- Italian: Io speriamo che me la cavo
- Directed by: Lina Wertmüller
- Written by: Alessandro Bencivenni Leonardo Benvenuti Piero De Bernardi Domenico Saverni Lina Wertmüller Andrej Longo
- Produced by: Mario Cecchi Gori & Vittorio Cecchi Gori Ciro Ippolito
- Starring: Paolo Villaggio Paolo Bonacelli Isa Danieli
- Cinematography: Gianni Tafani
- Edited by: Pier Luigi Donardi
- Music by: Carlo D'Angiò
- Production companies: Penta Film Cecchi Gori Group Tiger Cinematografica Eurolux Produzione S.r.l.
- Distributed by: Variety Distribution
- Release date: 9 October 1992 (Italy);
- Running time: 95 minutes
- Country: Italy
- Language: Italian
- Box office: $4 million (Italy)

= Ciao, Professore! =

1992 comedy film

Ciao, Professore! (lit. 'Hello, Professor!'; original title: "Io speriamo che me la cavo", which is a grammatically erroneous phrase meaning "Let's hope that I scrape by (the Judgement Day)" taken from Raffaele's homework essay) is a 1992 Italian "fish out of water" comedy film about an elementary school teacher from northern Italy who is sent by mistake to an impoverished town in the Naples region of southern Italy. There he must deal with vast cultural differences and teach chronically truant children who only respect violence and power, especially one young boy who is already caught up in the gangster lifestyle. The film was directed by Lina Wertmüller and stars Paolo Villaggio.

==Plot==
Marco Tullio Sperelli is a professor of Italian language for children from the region of Liguria in northern Italy. Due to a failure of the Ministry of Education, he is transferred not to another northern town, but instead a similar-sounding town near Naples, in southern Italy. There he finds a school where the students, teachers and parents deal with the poverty of the south in a resigned and practical manner that he feels are unworthy of the morality, ethics and education children should learn. (For example, most of the children avoid school because they must work for a living to help support their families.)

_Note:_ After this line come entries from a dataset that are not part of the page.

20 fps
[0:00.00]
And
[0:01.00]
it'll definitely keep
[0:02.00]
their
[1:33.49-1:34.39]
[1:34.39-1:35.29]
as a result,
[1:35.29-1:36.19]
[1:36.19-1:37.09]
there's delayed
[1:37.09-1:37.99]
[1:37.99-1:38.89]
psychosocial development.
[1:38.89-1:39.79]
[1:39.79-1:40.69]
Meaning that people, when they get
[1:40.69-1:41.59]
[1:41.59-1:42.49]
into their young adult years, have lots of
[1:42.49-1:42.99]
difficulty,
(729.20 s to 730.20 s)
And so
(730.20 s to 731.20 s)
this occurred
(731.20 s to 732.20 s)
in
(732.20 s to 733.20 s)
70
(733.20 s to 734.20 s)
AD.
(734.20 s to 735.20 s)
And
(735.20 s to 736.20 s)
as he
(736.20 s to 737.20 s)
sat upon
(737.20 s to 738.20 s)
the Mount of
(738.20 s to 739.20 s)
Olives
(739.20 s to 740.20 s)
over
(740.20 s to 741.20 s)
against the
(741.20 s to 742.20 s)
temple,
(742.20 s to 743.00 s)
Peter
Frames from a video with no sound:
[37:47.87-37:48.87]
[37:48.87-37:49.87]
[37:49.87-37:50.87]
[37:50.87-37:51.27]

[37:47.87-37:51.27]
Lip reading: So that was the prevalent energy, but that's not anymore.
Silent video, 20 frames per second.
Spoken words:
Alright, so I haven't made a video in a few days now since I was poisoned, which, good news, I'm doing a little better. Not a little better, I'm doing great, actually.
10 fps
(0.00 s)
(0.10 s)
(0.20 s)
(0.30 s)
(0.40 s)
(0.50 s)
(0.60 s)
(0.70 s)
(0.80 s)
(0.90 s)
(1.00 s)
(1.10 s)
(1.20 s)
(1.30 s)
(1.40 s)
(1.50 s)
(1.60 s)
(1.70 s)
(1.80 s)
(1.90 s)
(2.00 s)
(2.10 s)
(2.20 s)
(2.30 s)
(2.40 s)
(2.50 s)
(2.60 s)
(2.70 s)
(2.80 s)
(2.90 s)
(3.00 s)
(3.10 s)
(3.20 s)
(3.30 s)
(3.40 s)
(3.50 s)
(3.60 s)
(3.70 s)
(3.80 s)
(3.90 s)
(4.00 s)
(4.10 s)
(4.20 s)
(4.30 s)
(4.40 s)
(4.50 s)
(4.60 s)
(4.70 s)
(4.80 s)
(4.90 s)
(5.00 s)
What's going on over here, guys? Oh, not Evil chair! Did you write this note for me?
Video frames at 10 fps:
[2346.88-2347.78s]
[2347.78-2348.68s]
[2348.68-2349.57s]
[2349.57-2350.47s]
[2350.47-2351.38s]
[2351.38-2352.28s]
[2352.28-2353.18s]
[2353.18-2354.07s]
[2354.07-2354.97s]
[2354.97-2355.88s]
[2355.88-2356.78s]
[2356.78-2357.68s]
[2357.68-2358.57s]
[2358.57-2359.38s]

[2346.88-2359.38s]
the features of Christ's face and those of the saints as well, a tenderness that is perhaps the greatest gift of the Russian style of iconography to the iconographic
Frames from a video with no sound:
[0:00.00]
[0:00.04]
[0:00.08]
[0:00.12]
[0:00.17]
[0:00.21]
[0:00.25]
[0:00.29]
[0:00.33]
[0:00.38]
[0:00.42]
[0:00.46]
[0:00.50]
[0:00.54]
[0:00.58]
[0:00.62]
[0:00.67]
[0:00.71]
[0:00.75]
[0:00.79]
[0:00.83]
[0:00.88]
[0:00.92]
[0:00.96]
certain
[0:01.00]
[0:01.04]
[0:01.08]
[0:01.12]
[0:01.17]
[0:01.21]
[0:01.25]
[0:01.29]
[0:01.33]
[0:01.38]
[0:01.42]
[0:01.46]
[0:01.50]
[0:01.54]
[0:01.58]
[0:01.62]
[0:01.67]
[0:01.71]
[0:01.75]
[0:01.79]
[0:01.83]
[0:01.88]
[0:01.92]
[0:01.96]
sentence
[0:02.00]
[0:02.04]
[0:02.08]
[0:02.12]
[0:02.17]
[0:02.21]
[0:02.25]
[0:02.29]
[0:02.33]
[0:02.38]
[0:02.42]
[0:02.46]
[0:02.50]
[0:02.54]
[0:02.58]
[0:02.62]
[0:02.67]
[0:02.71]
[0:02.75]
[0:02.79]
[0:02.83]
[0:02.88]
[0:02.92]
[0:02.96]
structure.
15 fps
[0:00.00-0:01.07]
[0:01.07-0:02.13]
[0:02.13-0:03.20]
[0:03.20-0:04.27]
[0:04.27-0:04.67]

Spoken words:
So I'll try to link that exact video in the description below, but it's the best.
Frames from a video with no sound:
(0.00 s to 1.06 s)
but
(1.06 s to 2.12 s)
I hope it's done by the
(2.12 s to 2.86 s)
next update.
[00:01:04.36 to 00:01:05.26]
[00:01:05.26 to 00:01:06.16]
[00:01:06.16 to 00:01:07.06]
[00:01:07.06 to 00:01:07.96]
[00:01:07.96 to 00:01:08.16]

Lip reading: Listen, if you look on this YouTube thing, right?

Initially contemptuous of the attitudes in the south, and linking them to the underlying poverty, Marco Tullio requests a transfer back north. In the meantime, things are brought to a head by Raffaele, a student registered to his class who only shows up to recruit other children into the gangster lifestyle. Marco Tullio slaps Raffaele for threatening him with physical violence, and is then appalled when – instead of being scandalized by the event – the principal, children and even the boy's mother are encouraged by it because it means he may do what needs to be done to set the children on the right path. Marco Tullio attempts to withdraw his request for a transfer. Eventually, Raffaele grows respect for Marco Tullio after he helps save Raffaele's mother, who has become ill and needs transport to the hospital.

In the end, Marco Tullio is transferred (it is implied that the principal, who does not like him for his arrogance, pushed the transfer through). As his train pulls away, he reads Raffaele's homework essay – the first homework he has handed in – which discusses the end of the world, and how many people will go to Hell, but some may yet enter Heaven. He ends with, "as for me, let's hope I make it" (hence the Italian version of the film title), implying that his improved behavior will not end with Marco Tullio's departure. The film ends as the teacher, watching through the window, sees the boy riding away on his moped.

== Cast ==
- Paolo Villaggio: Marco Tullio Sperelli
- Paolo Bonacelli: Ludovico Mazzullo
- Isa Danieli: Preside
- Gigio Morra: Custode
- Sergio Solli: Cartonaio

==Production==
The script was inspired by the 1990 Italian bestseller Io speriamo che me la cavo (Me, Let's Hope I Make It). The book is a collection of essays written by the students of Italian primary school teacher Marcello D'Orta, who taught in Arzano, a suburb of Naples. In the essays the children describe many of the difficulties they and their families encounter (poverty, drugs, crime, the disrepair of their city, etc.). The film has the main protagonist often read the essays from the book (which, in the plot, are written as homework by the children), as their content is displayed through live-action scenes, although some other ones are simply adapted into plot elements and scenes. Io speriamo che me la cavo was also the original Italian title of the film.

==Reception==
Reviewer Marc Vincenti notes of the film's R rating, "Why, you might ask, is a film that is without an iota of sex or violence, and that has completely to do with 8- and 9-year-olds, off limits to that very age group as an audience? Let's just say it was a good thing the subtitler knew how to spell four-letter words."

It was the tenth most popular Italian film in Italy for the year.